The 2022 Minnesota State Fair is here to remind us how much we've missed us.
After years of death and loss, uprising and lockdowns, after political rhetoric turned half the state against the other half, Minnesotans returned to the fairgrounds to share their mutual enjoyment of very large vegetables and very small 4-H bunnies.
You almost hesitate to say it — saying it feels like an invitation for something to explode or surge or flood or get compared to Nazi Germany — but it's not bad.
Not bad at all.
Minnesota's highest praise goes to the opening days of fair season, when the weather was pleasant, the crowds were friendly and there were no less than 78 new fair foods to sample.

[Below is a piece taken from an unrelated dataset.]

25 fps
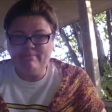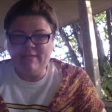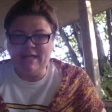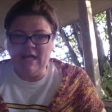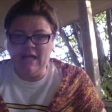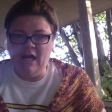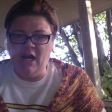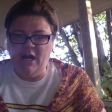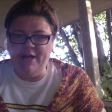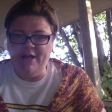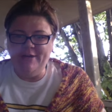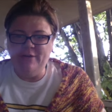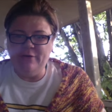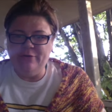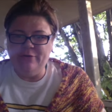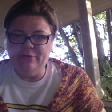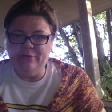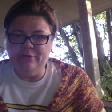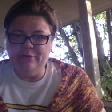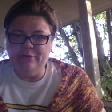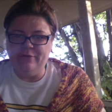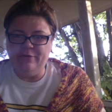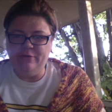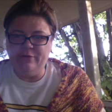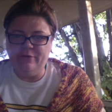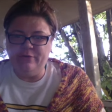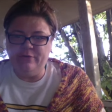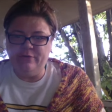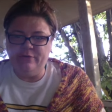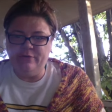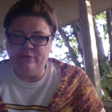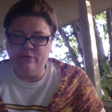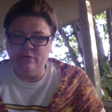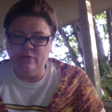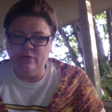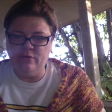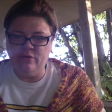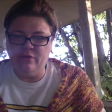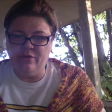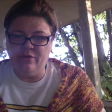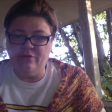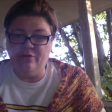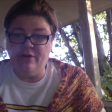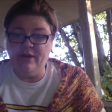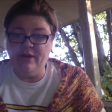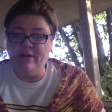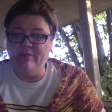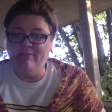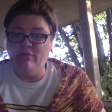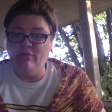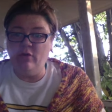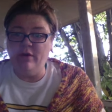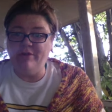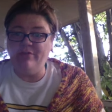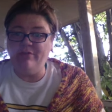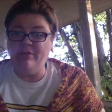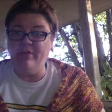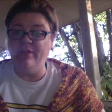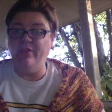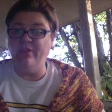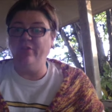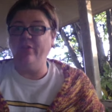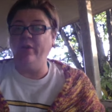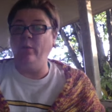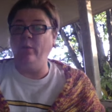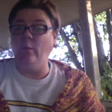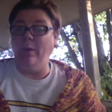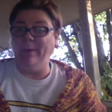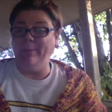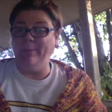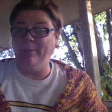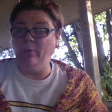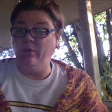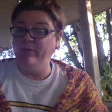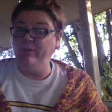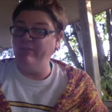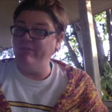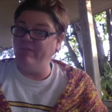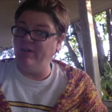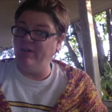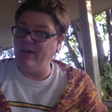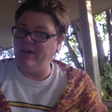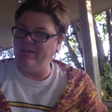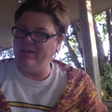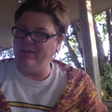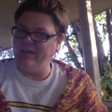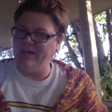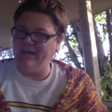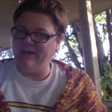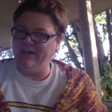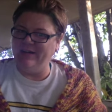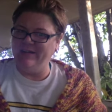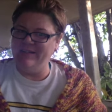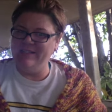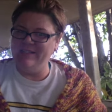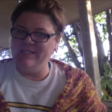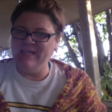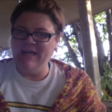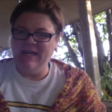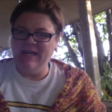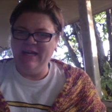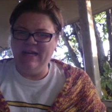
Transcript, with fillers: I used three 431.5 yards.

On day one, a championship ribbon went to James Magnuson of New London, who somehow grew a pumpkin that weighed in at 1,676.5 pounds. A pumpkin that weighs more than a manatee, and it's ours to enjoy from now until Sept. 5 when the fair ends and pumpkin spice season begins.
The first day of the fair drew 121,478 people — twice as many as opening day last year. Day two, which dawned even sunnier and more pleasant than opening day, had cars lined up for a mile in every direction by midmorning.
They came to marvel at the crop art and at the Minnesotans who nudged thousands of seeds into place with toothpicks and glue just for the fun of it.